Robin Oakley

Fashion stakes

Fashion stakes

issue 09 July 2005

An American Treasury official was commenting recently on Tony Blair’s efforts to get one item on the G8 agenda. ‘We said no over dinner,’ he declared. ‘We said no on the ride home. We said no on the front porch, and still he said, “Come to bed.”’ By the time you read this we will know whether Mr Blair’s persistence has paid on an international financing facility for poorer nations. But persistence clearly pays on the racetrack.
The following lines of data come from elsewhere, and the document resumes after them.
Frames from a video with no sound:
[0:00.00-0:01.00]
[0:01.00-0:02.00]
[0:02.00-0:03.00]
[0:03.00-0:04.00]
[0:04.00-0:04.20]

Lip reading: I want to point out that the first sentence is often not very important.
As an admirer of Terry Mills’s highly efficient stable, I am always delighted when the no-nonsense Epsom trainer gets his hands on a good one, as he has with the sprinter Resplendent Glory. Seeing Terry before the first at Sandown on Saturday I asked if Resplendent Glory would be able to cope with an unfavourable draw. ‘It’s not the draw he’s up against, it’s the other horses,’ said Terry, aware that he was stepping up Resplendent Glory from handicap company to a Group Three in the Laurent-Perrier Champagne Sprint Stakes. ‘This time we’re in a real race.’
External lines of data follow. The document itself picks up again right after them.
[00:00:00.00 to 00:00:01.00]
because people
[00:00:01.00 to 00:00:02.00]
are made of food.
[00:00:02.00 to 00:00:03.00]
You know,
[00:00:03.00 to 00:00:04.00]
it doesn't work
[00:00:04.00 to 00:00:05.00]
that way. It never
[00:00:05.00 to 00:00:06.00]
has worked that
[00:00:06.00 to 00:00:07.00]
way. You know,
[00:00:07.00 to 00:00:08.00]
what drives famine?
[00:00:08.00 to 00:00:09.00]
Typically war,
Resplendent Glory showed tremendous speed, kicking clear three furlongs out. Then Lafi, winner of the Wokingham at Royal Ascot last year and clearly returning to his best, came after him. The two were locked together through the last furlong, but in a finish of bobbing heads Resplendent Glory got back up on the line. He is one of those precious horses with guts as well as gears and he never stopped responding to the urgings of jockey Shane Kelly.

As the short-head result of the photo finish was announced, I couldn’t resist punching the air, and looked up to see the beaming trainer doing precisely the same ten yards ahead of me. But his ‘Yeah’ was louder than mine.